=== INFORMATION PROVIDED ===

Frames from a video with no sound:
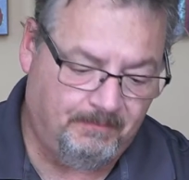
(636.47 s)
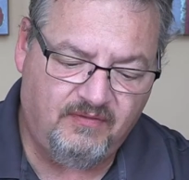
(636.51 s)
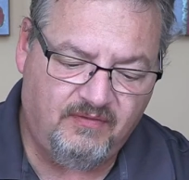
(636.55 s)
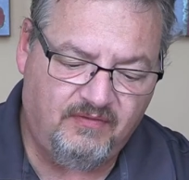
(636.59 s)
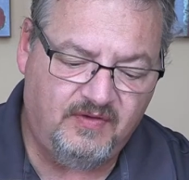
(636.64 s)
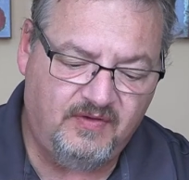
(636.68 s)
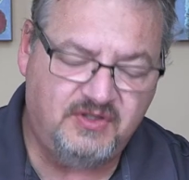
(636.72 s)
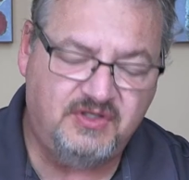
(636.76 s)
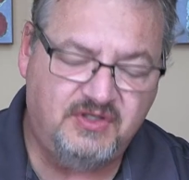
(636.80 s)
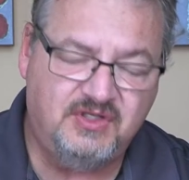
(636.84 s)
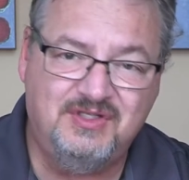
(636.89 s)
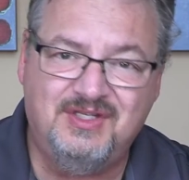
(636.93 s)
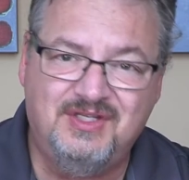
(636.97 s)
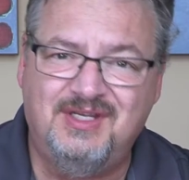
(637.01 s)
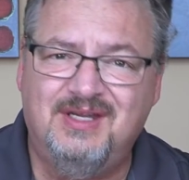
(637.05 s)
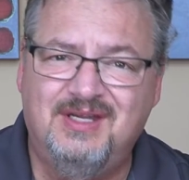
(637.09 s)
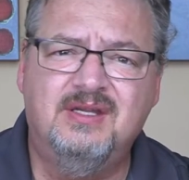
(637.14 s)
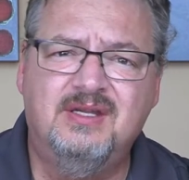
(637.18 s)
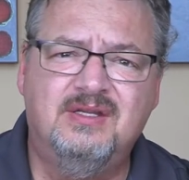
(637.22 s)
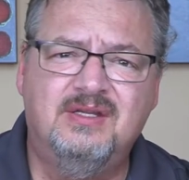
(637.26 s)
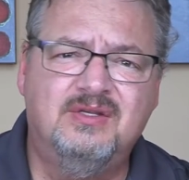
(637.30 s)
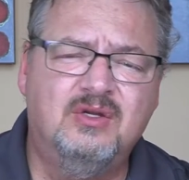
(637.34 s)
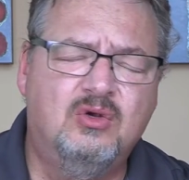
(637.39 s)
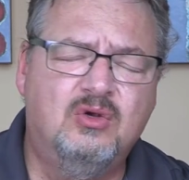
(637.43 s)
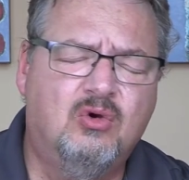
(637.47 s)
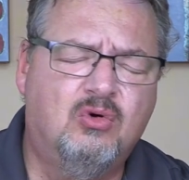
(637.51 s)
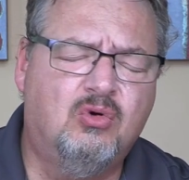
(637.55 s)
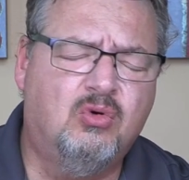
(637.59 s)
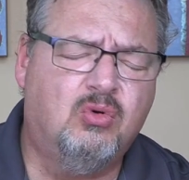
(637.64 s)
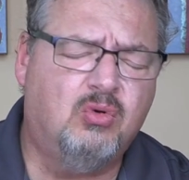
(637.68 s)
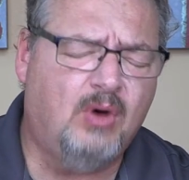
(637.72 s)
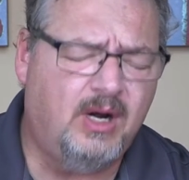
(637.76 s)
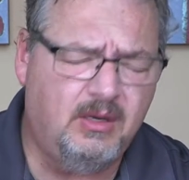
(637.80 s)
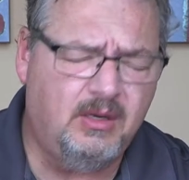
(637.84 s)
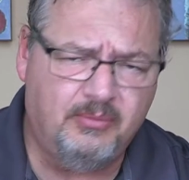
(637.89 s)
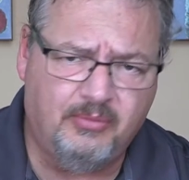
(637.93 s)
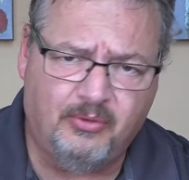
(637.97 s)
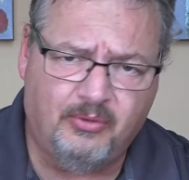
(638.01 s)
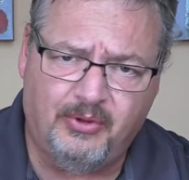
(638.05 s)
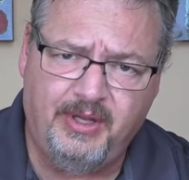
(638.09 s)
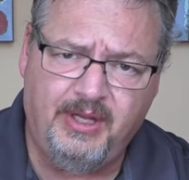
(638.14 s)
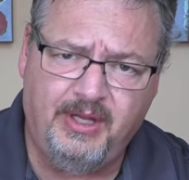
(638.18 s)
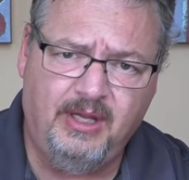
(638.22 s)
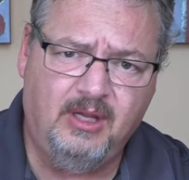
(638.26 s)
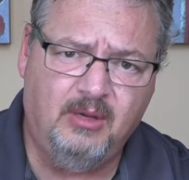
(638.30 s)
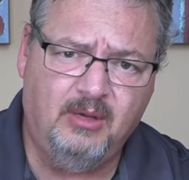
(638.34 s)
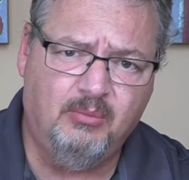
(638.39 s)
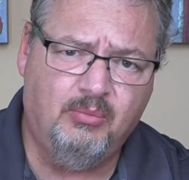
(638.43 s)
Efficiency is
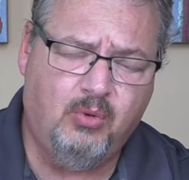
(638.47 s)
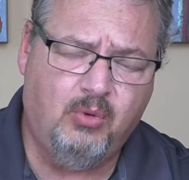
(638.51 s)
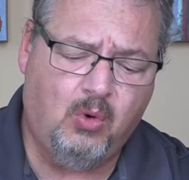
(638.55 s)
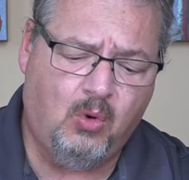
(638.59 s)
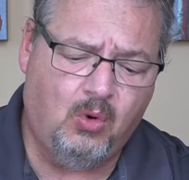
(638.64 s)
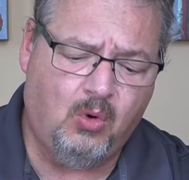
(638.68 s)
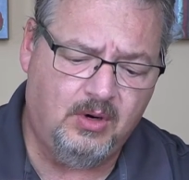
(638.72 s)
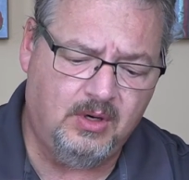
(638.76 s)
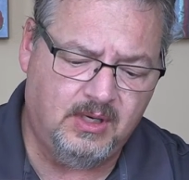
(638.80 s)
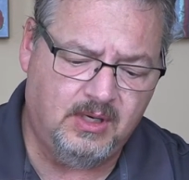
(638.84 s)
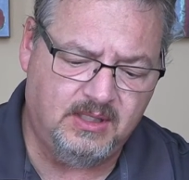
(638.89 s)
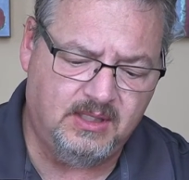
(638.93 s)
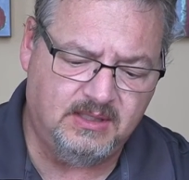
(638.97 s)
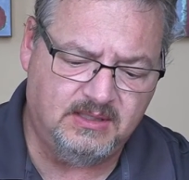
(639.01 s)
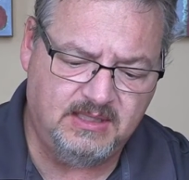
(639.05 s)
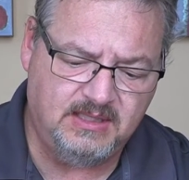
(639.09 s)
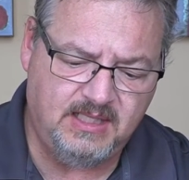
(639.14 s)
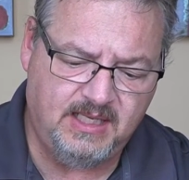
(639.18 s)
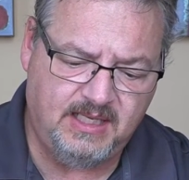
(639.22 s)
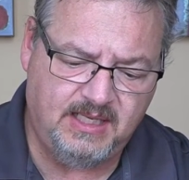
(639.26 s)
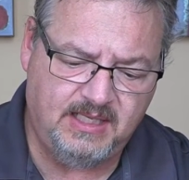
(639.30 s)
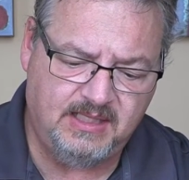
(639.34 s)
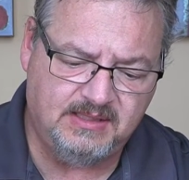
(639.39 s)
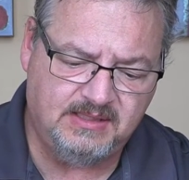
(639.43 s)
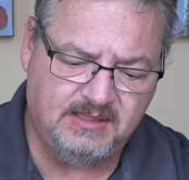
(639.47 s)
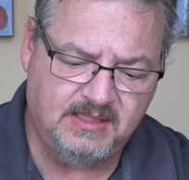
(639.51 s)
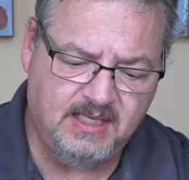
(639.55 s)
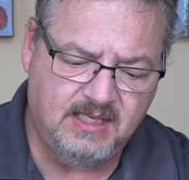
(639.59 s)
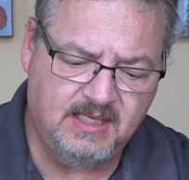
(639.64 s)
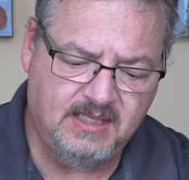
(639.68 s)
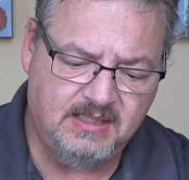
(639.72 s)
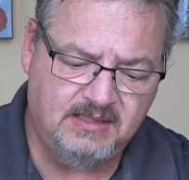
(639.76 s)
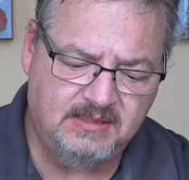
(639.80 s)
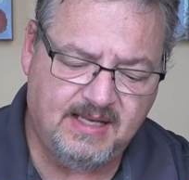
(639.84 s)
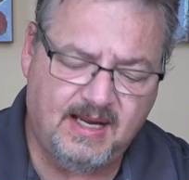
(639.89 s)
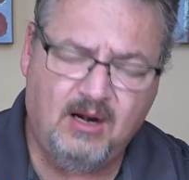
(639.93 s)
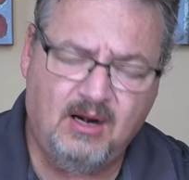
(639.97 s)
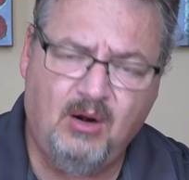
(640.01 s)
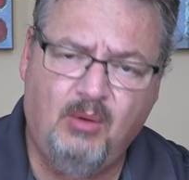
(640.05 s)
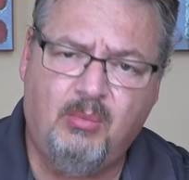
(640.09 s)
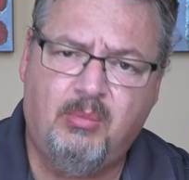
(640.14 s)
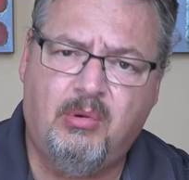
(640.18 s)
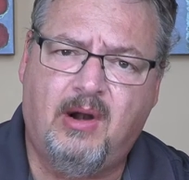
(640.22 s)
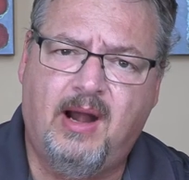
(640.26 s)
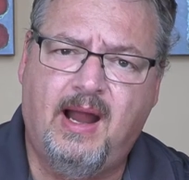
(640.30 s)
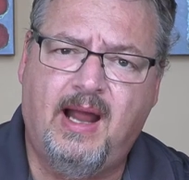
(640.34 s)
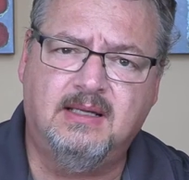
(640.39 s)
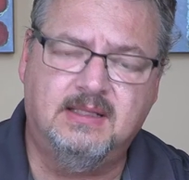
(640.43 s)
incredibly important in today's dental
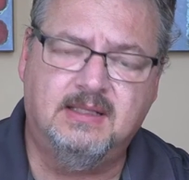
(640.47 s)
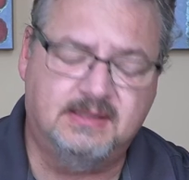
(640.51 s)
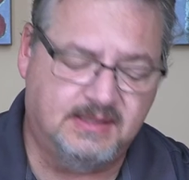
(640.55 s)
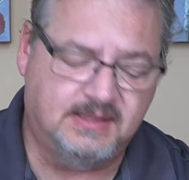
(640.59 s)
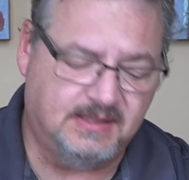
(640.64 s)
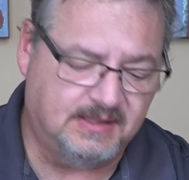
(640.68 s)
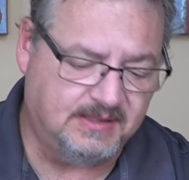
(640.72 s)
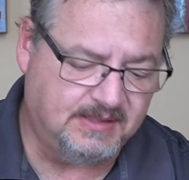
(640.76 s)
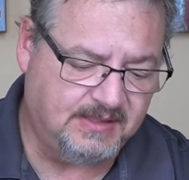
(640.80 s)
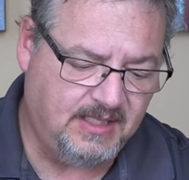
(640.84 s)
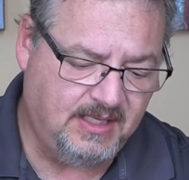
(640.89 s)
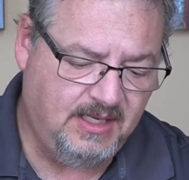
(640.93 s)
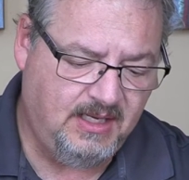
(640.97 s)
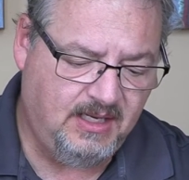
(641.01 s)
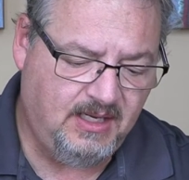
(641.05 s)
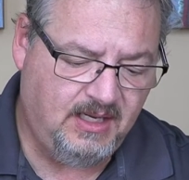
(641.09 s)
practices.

===

INSTRUCTIONS TO FOLLOW - Copy all the records above exactly, but leave out the pictures.

EXERCISE ANSWER -
Frames from a video with no sound:
(636.47 s)
(636.51 s)
(636.55 s)
(636.59 s)
(636.64 s)
(636.68 s)
(636.72 s)
(636.76 s)
(636.80 s)
(636.84 s)
(636.89 s)
(636.93 s)
(636.97 s)
(637.01 s)
(637.05 s)
(637.09 s)
(637.14 s)
(637.18 s)
(637.22 s)
(637.26 s)
(637.30 s)
(637.34 s)
(637.39 s)
(637.43 s)
(637.47 s)
(637.51 s)
(637.55 s)
(637.59 s)
(637.64 s)
(637.68 s)
(637.72 s)
(637.76 s)
(637.80 s)
(637.84 s)
(637.89 s)
(637.93 s)
(637.97 s)
(638.01 s)
(638.05 s)
(638.09 s)
(638.14 s)
(638.18 s)
(638.22 s)
(638.26 s)
(638.30 s)
(638.34 s)
(638.39 s)
(638.43 s)
Efficiency is
(638.47 s)
(638.51 s)
(638.55 s)
(638.59 s)
(638.64 s)
(638.68 s)
(638.72 s)
(638.76 s)
(638.80 s)
(638.84 s)
(638.89 s)
(638.93 s)
(638.97 s)
(639.01 s)
(639.05 s)
(639.09 s)
(639.14 s)
(639.18 s)
(639.22 s)
(639.26 s)
(639.30 s)
(639.34 s)
(639.39 s)
(639.43 s)
(639.47 s)
(639.51 s)
(639.55 s)
(639.59 s)
(639.64 s)
(639.68 s)
(639.72 s)
(639.76 s)
(639.80 s)
(639.84 s)
(639.89 s)
(639.93 s)
(639.97 s)
(640.01 s)
(640.05 s)
(640.09 s)
(640.14 s)
(640.18 s)
(640.22 s)
(640.26 s)
(640.30 s)
(640.34 s)
(640.39 s)
(640.43 s)
incredibly important in today's dental
(640.47 s)
(640.51 s)
(640.55 s)
(640.59 s)
(640.64 s)
(640.68 s)
(640.72 s)
(640.76 s)
(640.80 s)
(640.84 s)
(640.89 s)
(640.93 s)
(640.97 s)
(641.01 s)
(641.05 s)
(641.09 s)
practices.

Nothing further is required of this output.